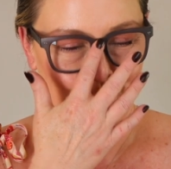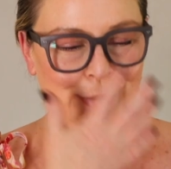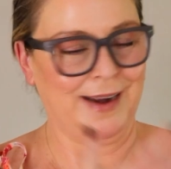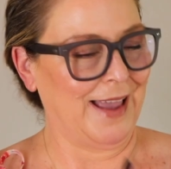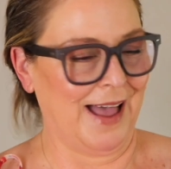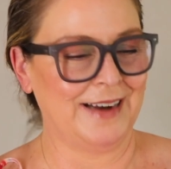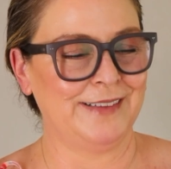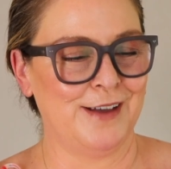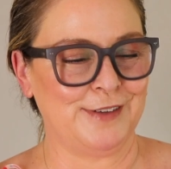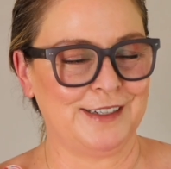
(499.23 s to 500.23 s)
but I kind of
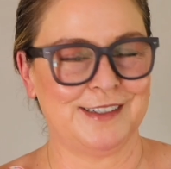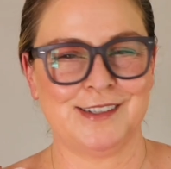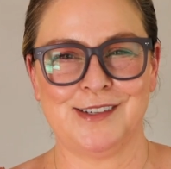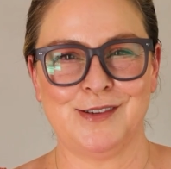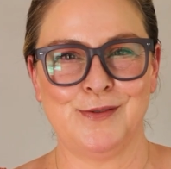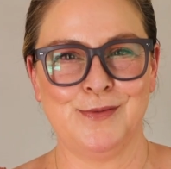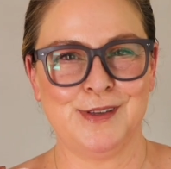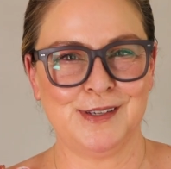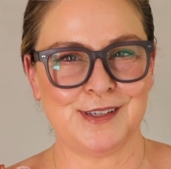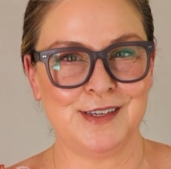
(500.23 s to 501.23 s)
love it. So
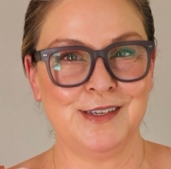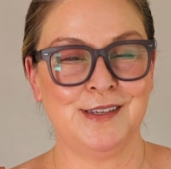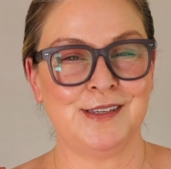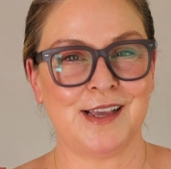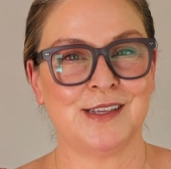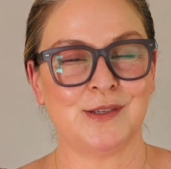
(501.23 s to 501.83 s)
this is a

**Exercise goal**
Start at the top line above and repeat the records verbatim, leaving images out.

**Written reply**
(499.23 s to 500.23 s)
but I kind of
(500.23 s to 501.23 s)
love it. So
(501.23 s to 501.83 s)
this is a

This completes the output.